Since Trump arrived we’re seeing color revolution tactics like censorship, selective intelligence leaks, specious prosecutions, and opaque partnerships between government, media, and partisan NGOs intended to push public opinion and elections in a specific direction.
Trump is not the answer to any of this - I’ll be voting 3rd party in a non-swing state as a principled, futile protest - but we’re in fall of the Roman Republic territory, where a corrupt ruling class desperate to cling to power is making a Caesar almost inevitable.
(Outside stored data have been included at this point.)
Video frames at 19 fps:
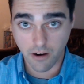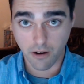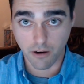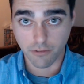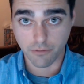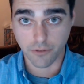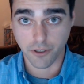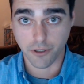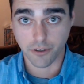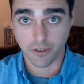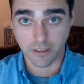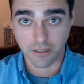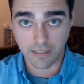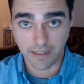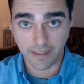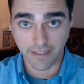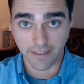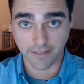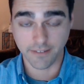your
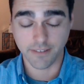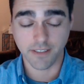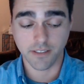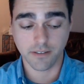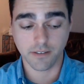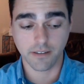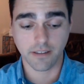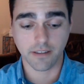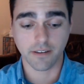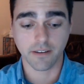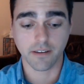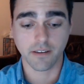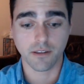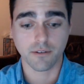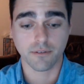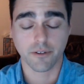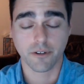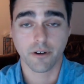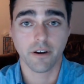clients, if
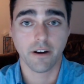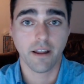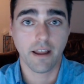you're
Agreed on a lot of this, but tbh there was something to the TDS diagnosis at one time. During the Trump administration a lot of the exasperation about lies and Russia felt like vain attempts to make concise tangible objections out of a nebulous (but well founded) sense that Trump was somehow breaking the rules. People seemed mostly upset that he was uncivil, vulgar & used demeaning rhetoric. But those complaints were often laughed out of the room by both right & left as unserious “civility politics”, more concerned with friendly language than victims killed by interventionist American foreign policy which Trump might restrain (or so the argument went). Now through Trump’s actions, we’ve seen that civility is actually important and a coal mine canary for other more serious democratic norms might be in jeopardy! But in 2018, the beliefs that Trump was a puppet of Vladimir Putin or was likely to enact explicitly racially discriminatory legislation were symptoms of a legitimate case of TDS. Then with January 6th, Trump effectively inoculated the entire mainstream left from TDS, because he gave them the perfect single sentence encapsulation of why MAGA are a uniquely problematic force in the American political landscape.